↓↓↓

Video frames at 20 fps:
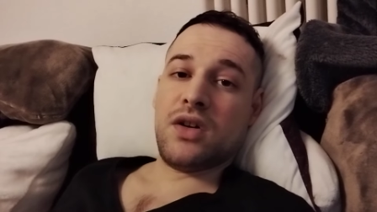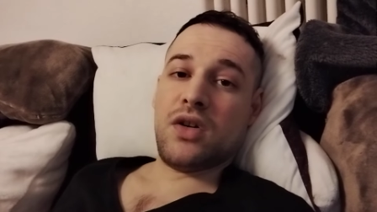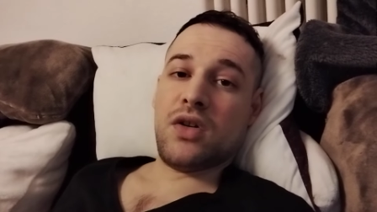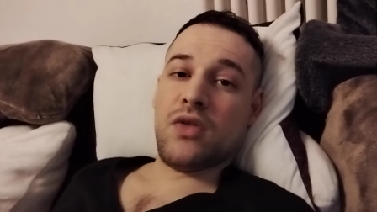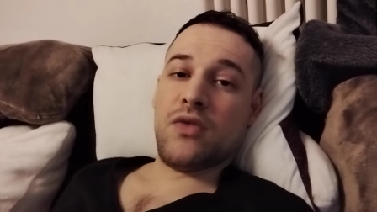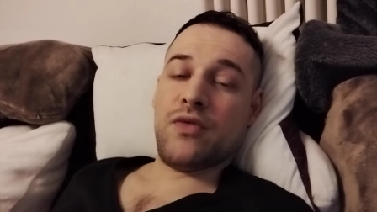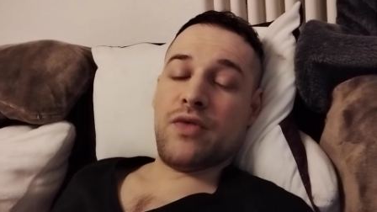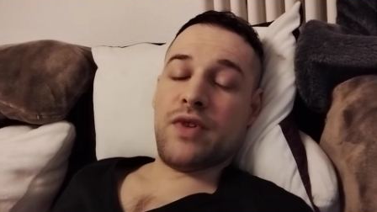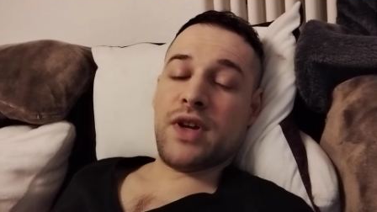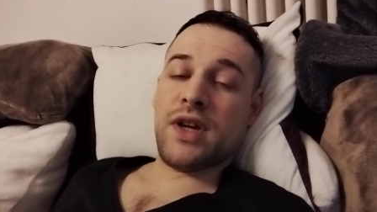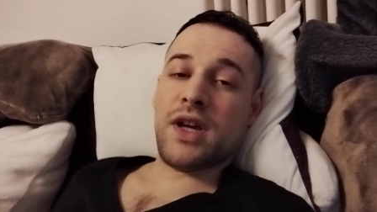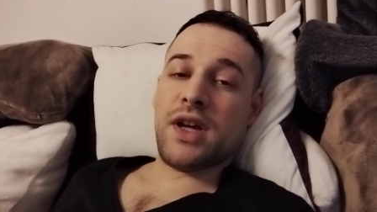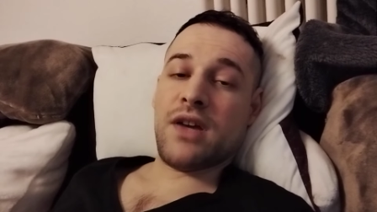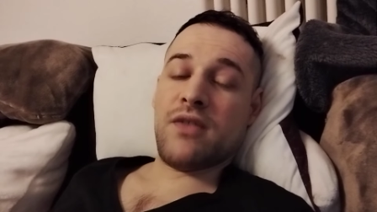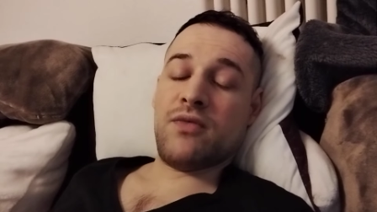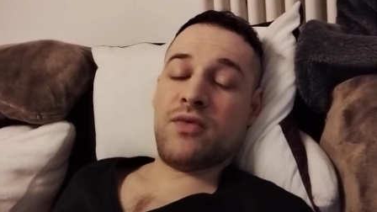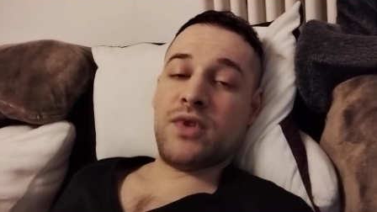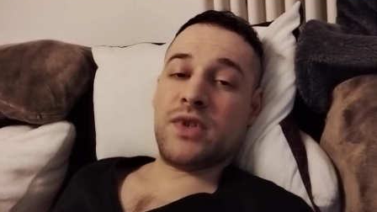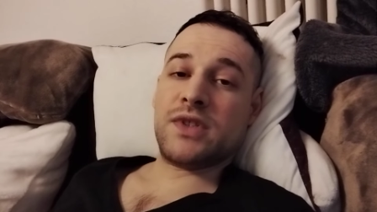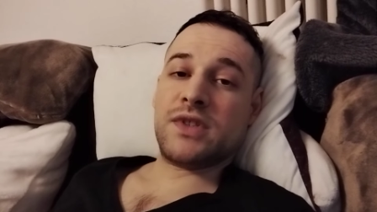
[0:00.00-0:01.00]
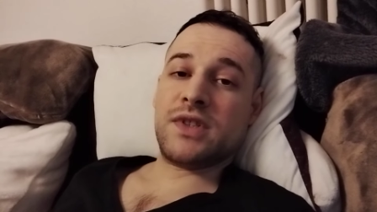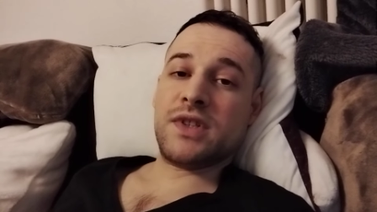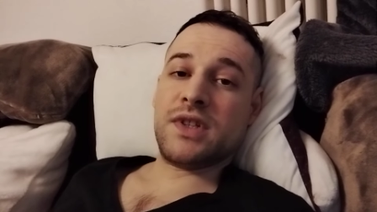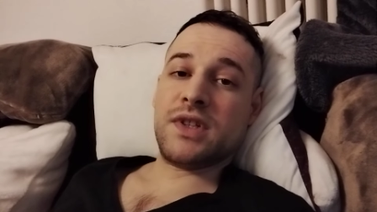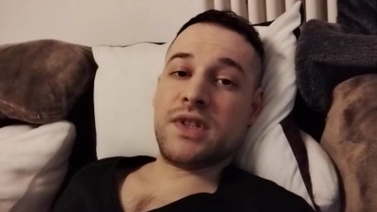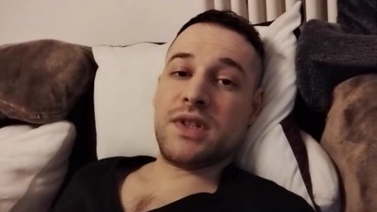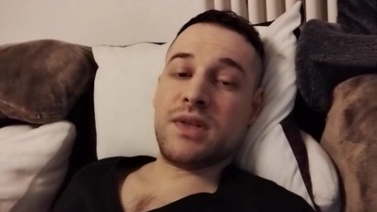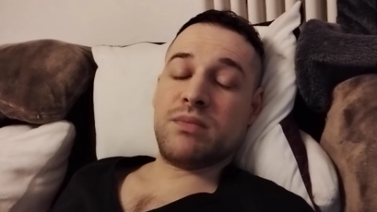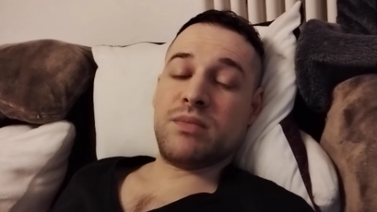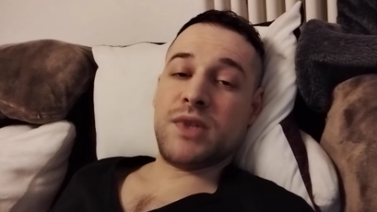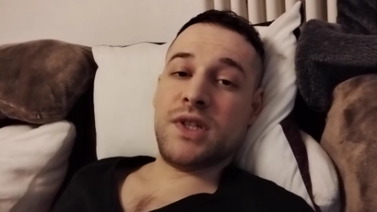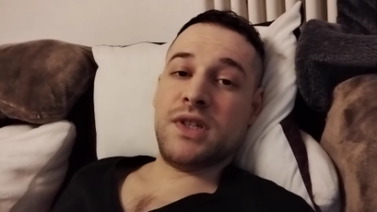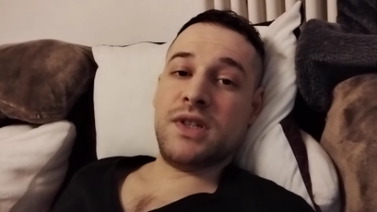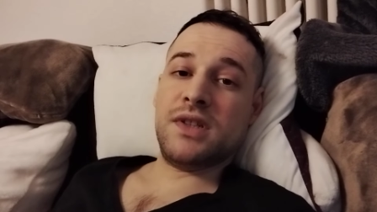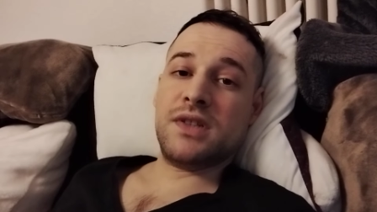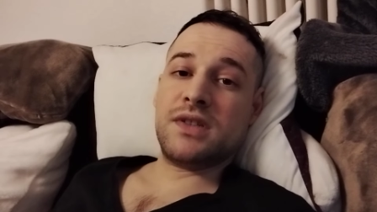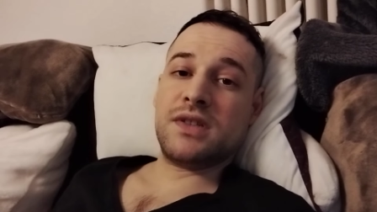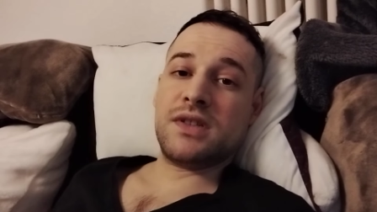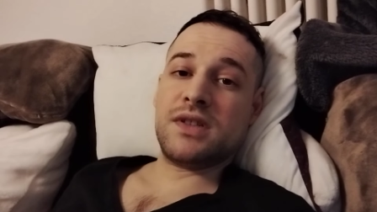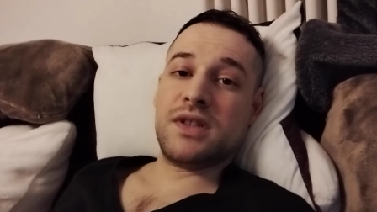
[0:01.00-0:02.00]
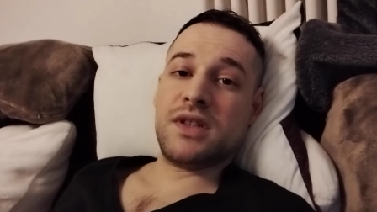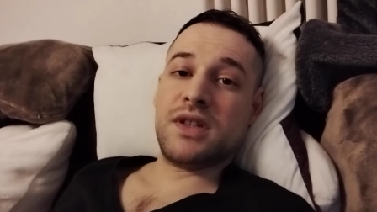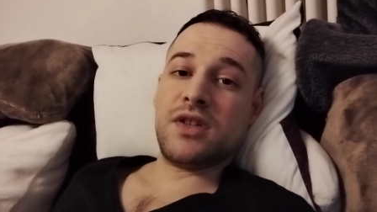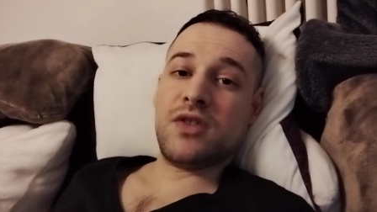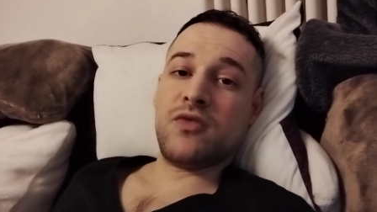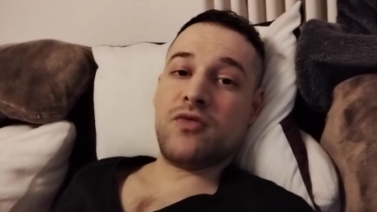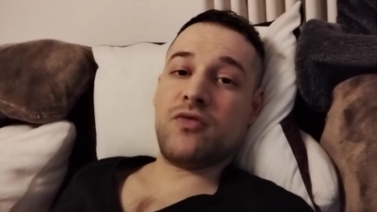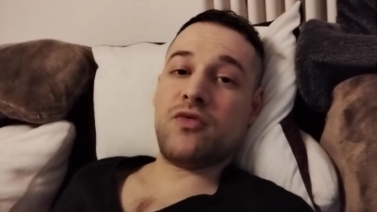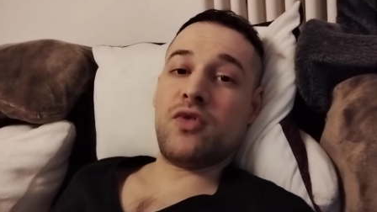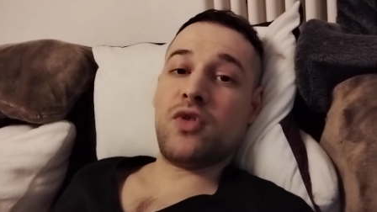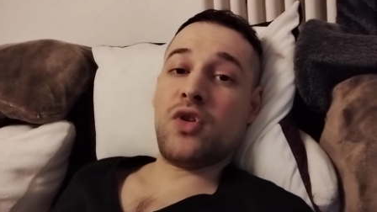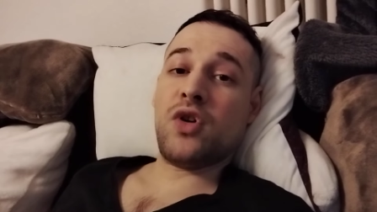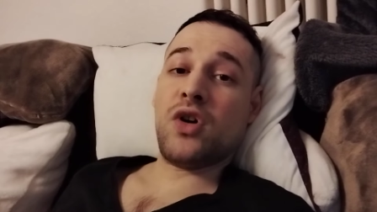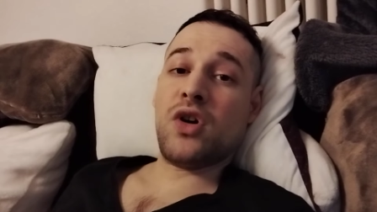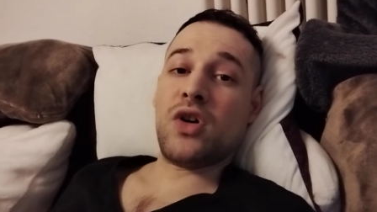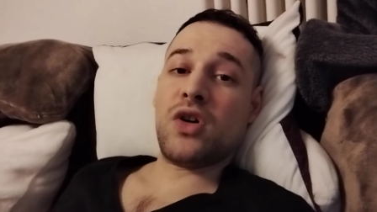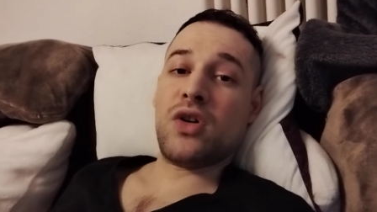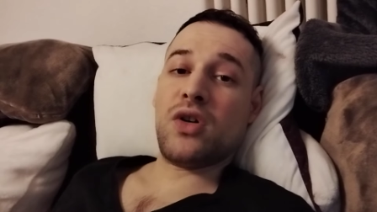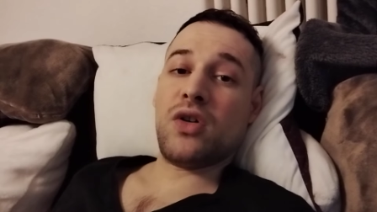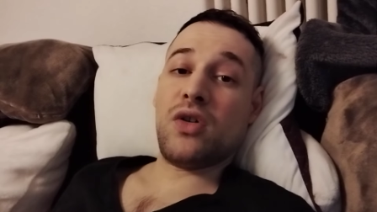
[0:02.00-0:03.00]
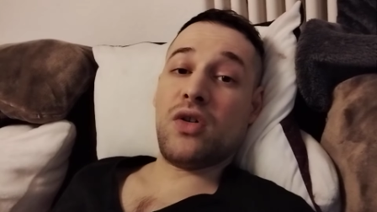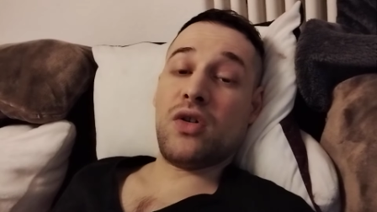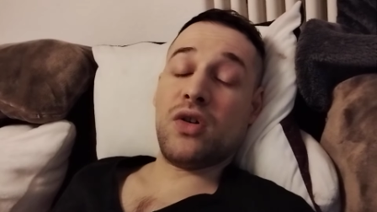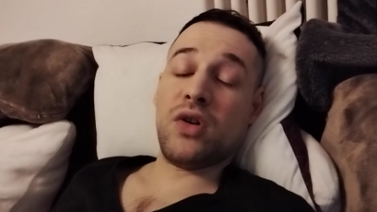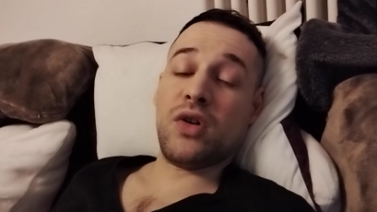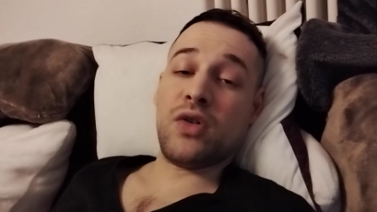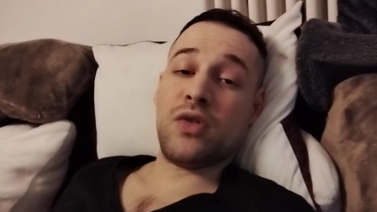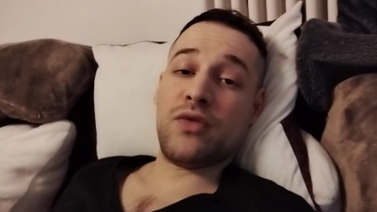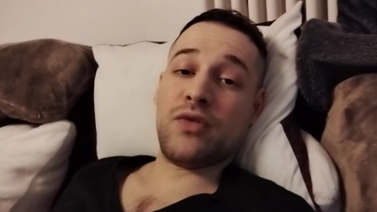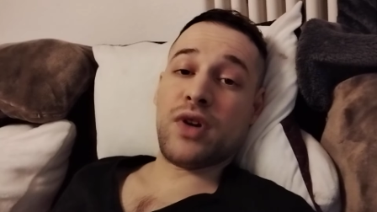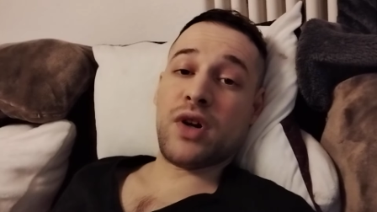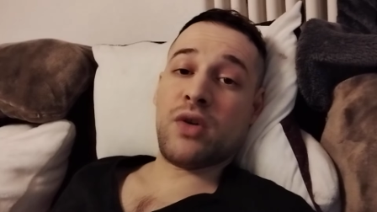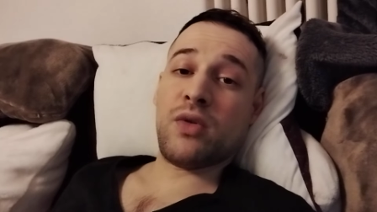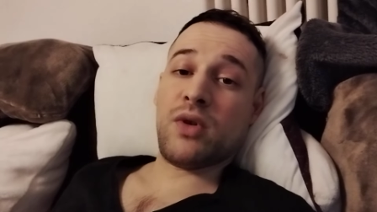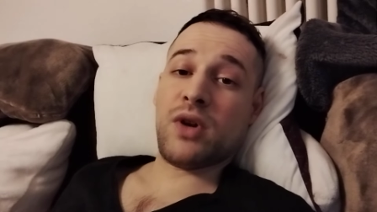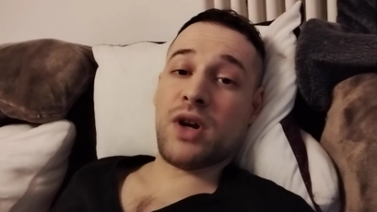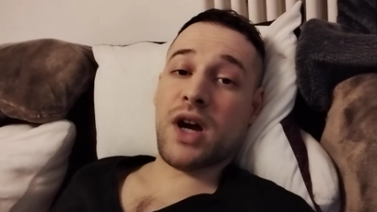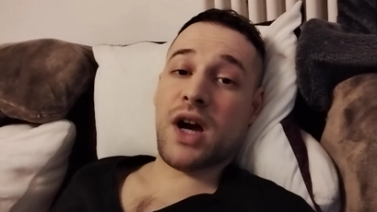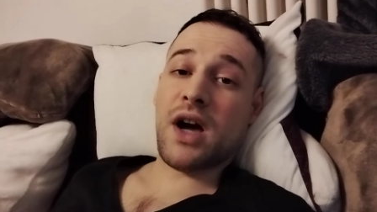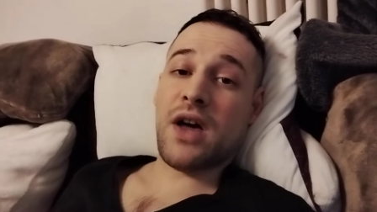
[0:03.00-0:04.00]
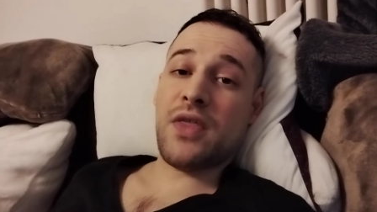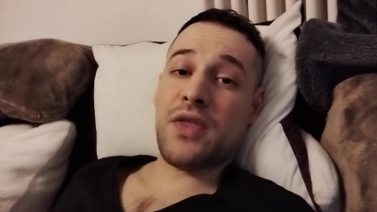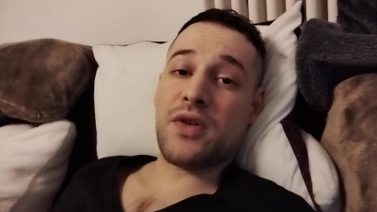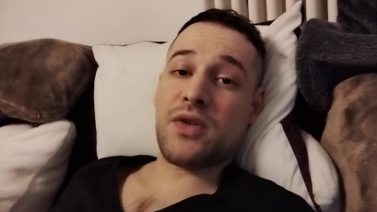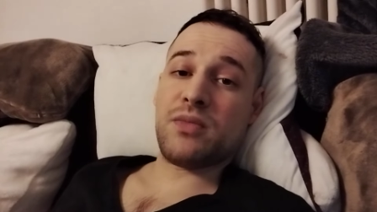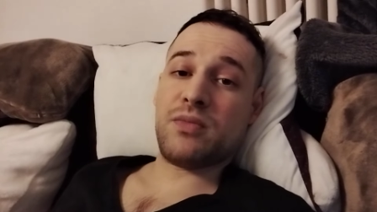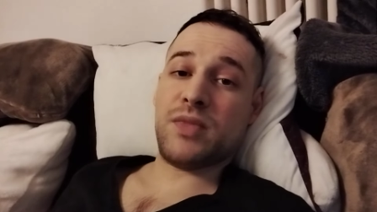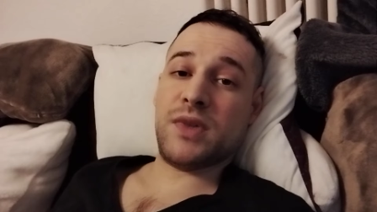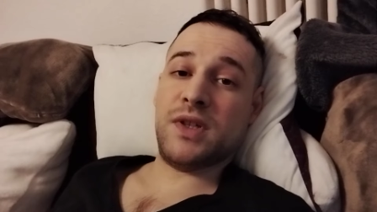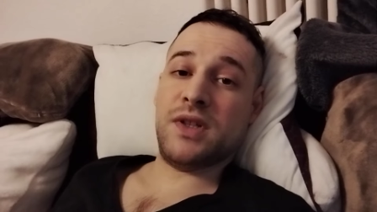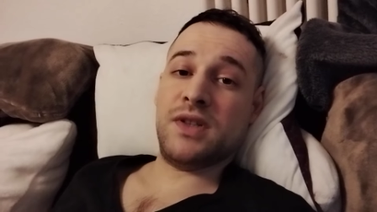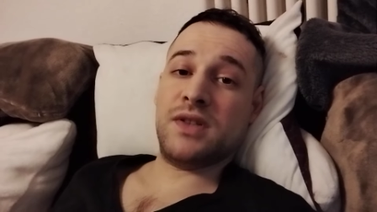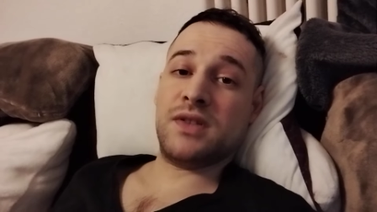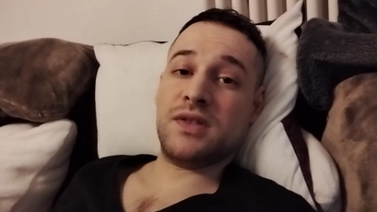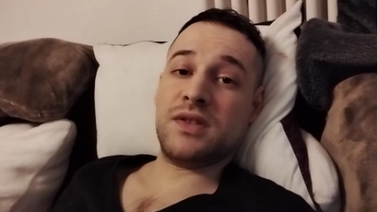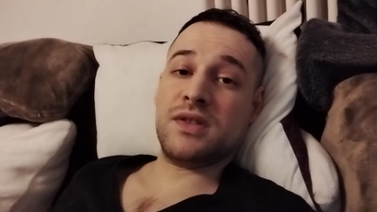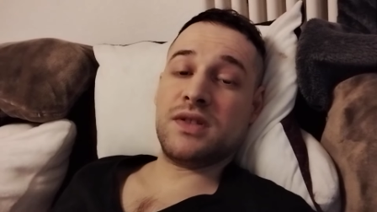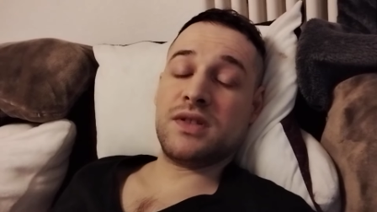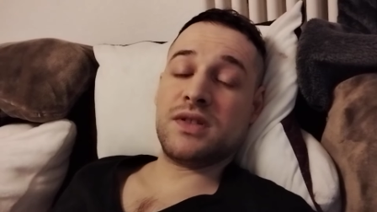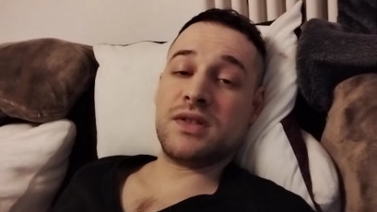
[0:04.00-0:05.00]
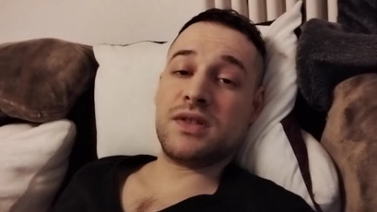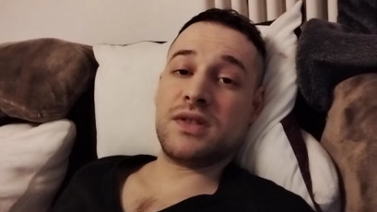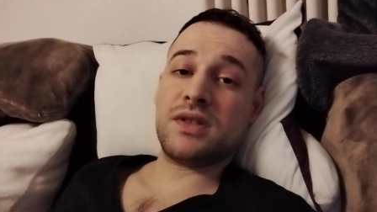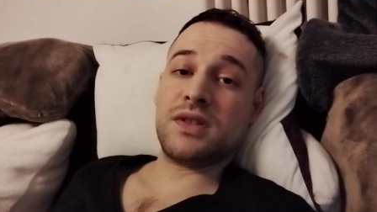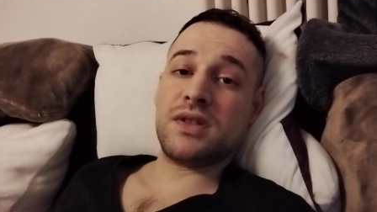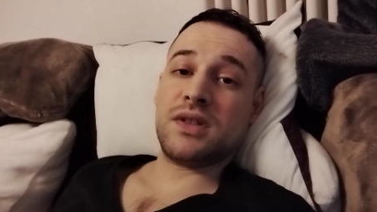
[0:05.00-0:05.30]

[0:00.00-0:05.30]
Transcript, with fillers: of every single piece for all of our other pieces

↑↑↑

Task to complete: None of the pictures belong in the copy; transcribe the rest of the data exactly.

Output for this task:
Video frames at 20 fps:
[0:00.00-0:01.00]
[0:01.00-0:02.00]
[0:02.00-0:03.00]
[0:03.00-0:04.00]
[0:04.00-0:05.00]
[0:05.00-0:05.30]

[0:00.00-0:05.30]
Transcript, with fillers: of every single piece for all of our other pieces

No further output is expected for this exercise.